WORK TASK: Please give back word for word the lines of the material below between the line containing "[0.00-1.00s]" and the line containing "[0:04.00-0:04.07]", inclusive.

DATA FOR ANALYSIS:
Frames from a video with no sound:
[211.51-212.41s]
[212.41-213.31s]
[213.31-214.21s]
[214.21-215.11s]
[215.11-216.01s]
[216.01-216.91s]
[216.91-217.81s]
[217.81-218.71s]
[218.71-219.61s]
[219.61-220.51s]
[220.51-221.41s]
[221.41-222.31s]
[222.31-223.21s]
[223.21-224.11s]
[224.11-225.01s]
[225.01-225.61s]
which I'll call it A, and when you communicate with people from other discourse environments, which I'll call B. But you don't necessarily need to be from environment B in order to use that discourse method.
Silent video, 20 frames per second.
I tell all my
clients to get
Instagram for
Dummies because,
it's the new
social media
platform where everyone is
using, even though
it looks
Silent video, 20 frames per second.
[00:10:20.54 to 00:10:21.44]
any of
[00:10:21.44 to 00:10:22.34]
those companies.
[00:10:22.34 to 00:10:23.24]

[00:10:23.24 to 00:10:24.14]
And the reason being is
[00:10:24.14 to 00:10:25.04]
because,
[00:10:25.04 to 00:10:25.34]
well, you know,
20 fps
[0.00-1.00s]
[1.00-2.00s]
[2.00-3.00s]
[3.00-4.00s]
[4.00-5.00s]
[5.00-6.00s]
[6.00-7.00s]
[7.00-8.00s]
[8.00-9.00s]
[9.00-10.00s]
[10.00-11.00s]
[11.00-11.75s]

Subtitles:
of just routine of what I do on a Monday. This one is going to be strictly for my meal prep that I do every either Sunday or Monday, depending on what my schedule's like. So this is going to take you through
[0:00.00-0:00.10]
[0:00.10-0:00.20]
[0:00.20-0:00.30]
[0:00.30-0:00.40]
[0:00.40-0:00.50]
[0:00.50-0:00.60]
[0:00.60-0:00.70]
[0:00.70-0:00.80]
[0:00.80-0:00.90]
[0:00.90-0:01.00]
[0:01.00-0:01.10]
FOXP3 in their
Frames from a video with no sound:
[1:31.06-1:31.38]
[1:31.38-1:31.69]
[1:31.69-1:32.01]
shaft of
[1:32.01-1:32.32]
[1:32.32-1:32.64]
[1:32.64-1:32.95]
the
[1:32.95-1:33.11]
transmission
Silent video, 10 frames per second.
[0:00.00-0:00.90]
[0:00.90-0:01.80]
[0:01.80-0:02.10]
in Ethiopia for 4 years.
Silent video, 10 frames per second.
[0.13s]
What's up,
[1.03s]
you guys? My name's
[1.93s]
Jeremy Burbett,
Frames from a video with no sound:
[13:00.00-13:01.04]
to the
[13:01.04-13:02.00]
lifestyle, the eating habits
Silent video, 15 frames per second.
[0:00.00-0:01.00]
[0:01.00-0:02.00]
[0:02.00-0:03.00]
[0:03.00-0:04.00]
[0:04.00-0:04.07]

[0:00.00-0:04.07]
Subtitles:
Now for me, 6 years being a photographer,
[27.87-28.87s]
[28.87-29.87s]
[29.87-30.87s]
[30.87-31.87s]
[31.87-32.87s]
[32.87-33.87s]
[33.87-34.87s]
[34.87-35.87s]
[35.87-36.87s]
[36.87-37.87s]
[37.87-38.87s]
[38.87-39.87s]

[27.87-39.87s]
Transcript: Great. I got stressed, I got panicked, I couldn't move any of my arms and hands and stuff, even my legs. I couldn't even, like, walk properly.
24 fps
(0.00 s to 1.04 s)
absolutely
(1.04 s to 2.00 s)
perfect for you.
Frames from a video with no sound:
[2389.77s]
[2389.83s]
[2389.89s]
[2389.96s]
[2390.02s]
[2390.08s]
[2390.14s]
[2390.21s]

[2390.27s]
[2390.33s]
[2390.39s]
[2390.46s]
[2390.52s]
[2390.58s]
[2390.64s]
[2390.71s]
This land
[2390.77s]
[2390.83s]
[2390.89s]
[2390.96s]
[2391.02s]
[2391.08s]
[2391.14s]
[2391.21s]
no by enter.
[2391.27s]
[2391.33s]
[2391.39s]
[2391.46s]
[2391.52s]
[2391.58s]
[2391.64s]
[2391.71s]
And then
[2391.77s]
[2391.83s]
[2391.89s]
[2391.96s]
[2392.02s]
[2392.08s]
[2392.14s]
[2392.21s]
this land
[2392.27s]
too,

OUTPUT:
[0.00-1.00s]
[1.00-2.00s]
[2.00-3.00s]
[3.00-4.00s]
[4.00-5.00s]
[5.00-6.00s]
[6.00-7.00s]
[7.00-8.00s]
[8.00-9.00s]
[9.00-10.00s]
[10.00-11.00s]
[11.00-11.75s]

Subtitles:
of just routine of what I do on a Monday. This one is going to be strictly for my meal prep that I do every either Sunday or Monday, depending on what my schedule's like. So this is going to take you through
[0:00.00-0:00.10]
[0:00.10-0:00.20]
[0:00.20-0:00.30]
[0:00.30-0:00.40]
[0:00.40-0:00.50]
[0:00.50-0:00.60]
[0:00.60-0:00.70]
[0:00.70-0:00.80]
[0:00.80-0:00.90]
[0:00.90-0:01.00]
[0:01.00-0:01.10]
FOXP3 in their
Frames from a video with no sound:
[1:31.06-1:31.38]
[1:31.38-1:31.69]
[1:31.69-1:32.01]
shaft of
[1:32.01-1:32.32]
[1:32.32-1:32.64]
[1:32.64-1:32.95]
the
[1:32.95-1:33.11]
transmission
Silent video, 10 frames per second.
[0:00.00-0:00.90]
[0:00.90-0:01.80]
[0:01.80-0:02.10]
in Ethiopia for 4 years.
Silent video, 10 frames per second.
[0.13s]
What's up,
[1.03s]
you guys? My name's
[1.93s]
Jeremy Burbett,
Frames from a video with no sound:
[13:00.00-13:01.04]
to the
[13:01.04-13:02.00]
lifestyle, the eating habits
Silent video, 15 frames per second.
[0:00.00-0:01.00]
[0:01.00-0:02.00]
[0:02.00-0:03.00]
[0:03.00-0:04.00]
[0:04.00-0:04.07]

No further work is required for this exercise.